Nell’epoca in cui contano più le emozioni che la realtà oggettiva, ecco su quali basi e attraverso quali varchi agisce la propaganda che alcune potenze internazionali portano avanti per manipolare le nostre opinioni pubbliche a loro favore

Uno degli aspetti che hanno alzato il livello di attenzione sul pericolo rappresentato dalle fake news riguarda il loro utilizzo in chiave geopolitica. Le notizie false rappresentano da anni un’efficace arma di distrazione per influenzare le opinioni pubbliche di stati terzi, soprattutto di quelli più permeabili a un certo tipo di propaganda. L’ascesa dei social network ha poi reso questa attività molto raffinata e granulare, grazie all’impiego di troll e di bot per indirizzare, a seconda dei propri obiettivi, anche i commenti ai post.
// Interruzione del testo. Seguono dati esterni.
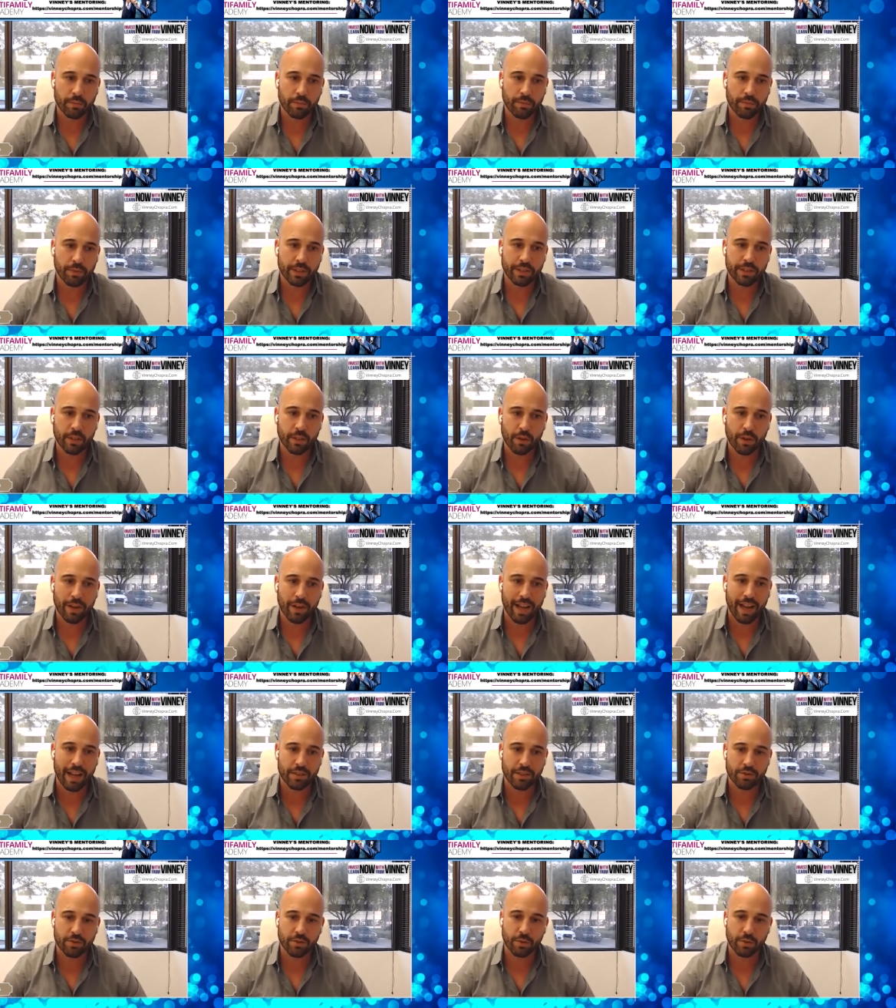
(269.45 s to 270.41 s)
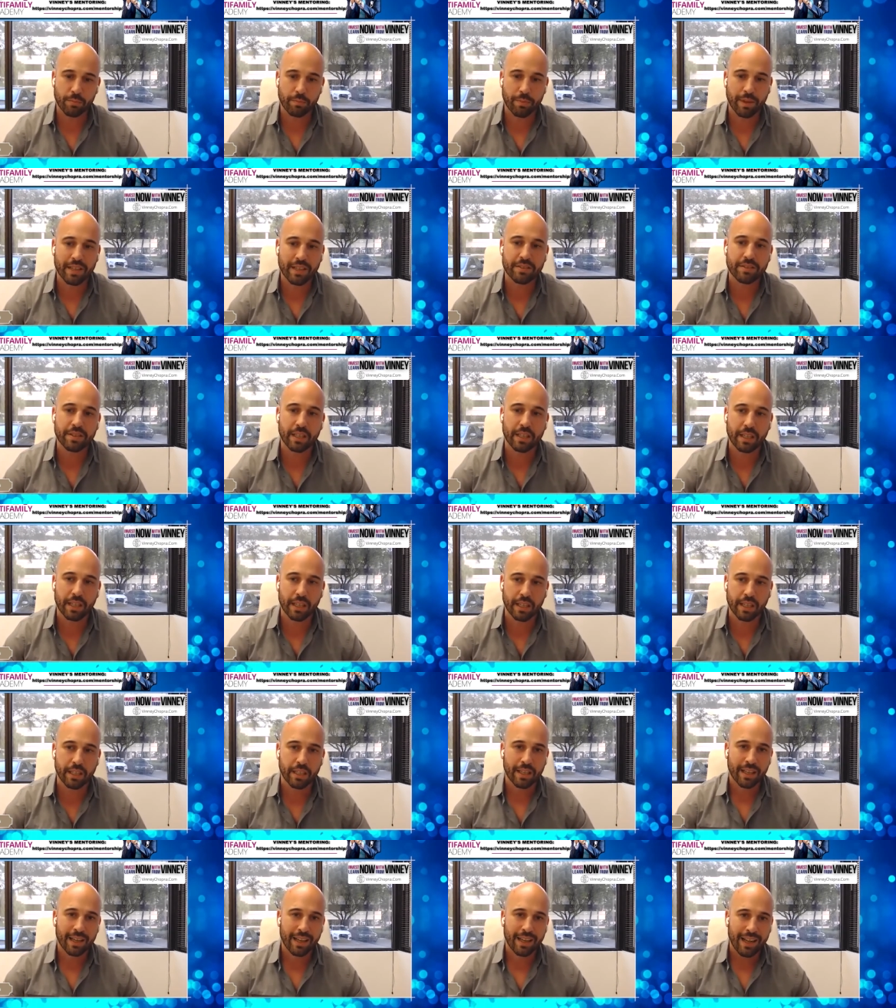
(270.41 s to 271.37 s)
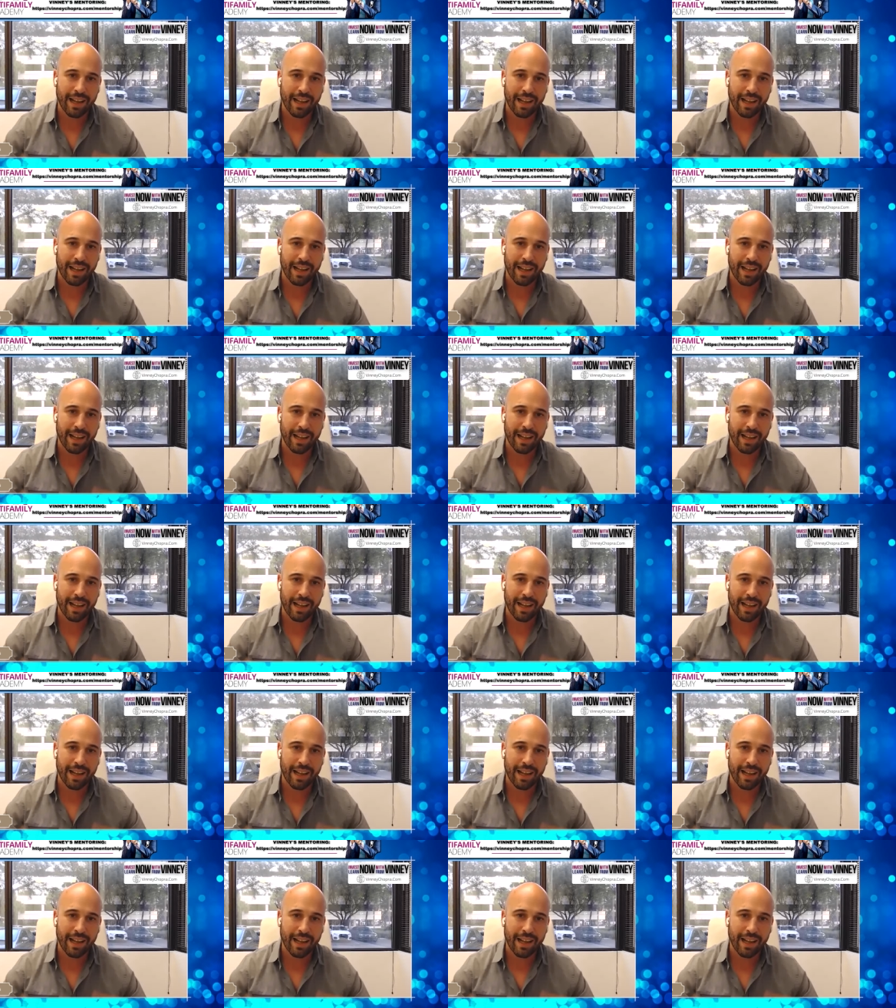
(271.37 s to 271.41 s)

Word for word: Fidel Castro basically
Come spiega Luigi Sergio Germani, presidente dell’Istituto Gino Germani di scienze sociali e studi strategici, “le nuove tecnologie hanno introdotto strumenti di manipolazione molto più potenti rispetto al passato per ottenere dei vantaggi”. A metterle in atto sono soggetti di vario genere: attori privati o governativi-statali, legali o illegali.
Secondo Germani, c’è una vulnerabilità psicologica e cognitiva delle nostre società rispetto a questi fenomeni. “Se è stato possibile aprire questa breccia – dice – lo dobbiamo alla tendenza, sempre più diffusa, a non riflettere e a farsi trasportare dalle emozioni”. Una di queste vulnerabilità è rappresentata dalla cosiddetta post-verità, nella quale i fatti oggettivi diventano meno influenti nel plasmare l’opinione pubblica rispetto agli appelli alle emozioni, alle convinzioni personali. “Prevale – osserva Germani – il pensiero veloce e istintivo che asseconda una tendenza alla dissonanza cognitiva, cioè a scartare le informazioni che mettono in discussione le proprie credenze”. La società tende a frammentarsi in echo-chamber, creando una situazione in cui informazioni, idee o credenze sono amplificate da una ripetitiva trasmissione e ritrasmissione all’interno di un ambito omogeneo e chiuso, in cui visioni e interpretazioni divergenti finiscono per non trovare più considerazione.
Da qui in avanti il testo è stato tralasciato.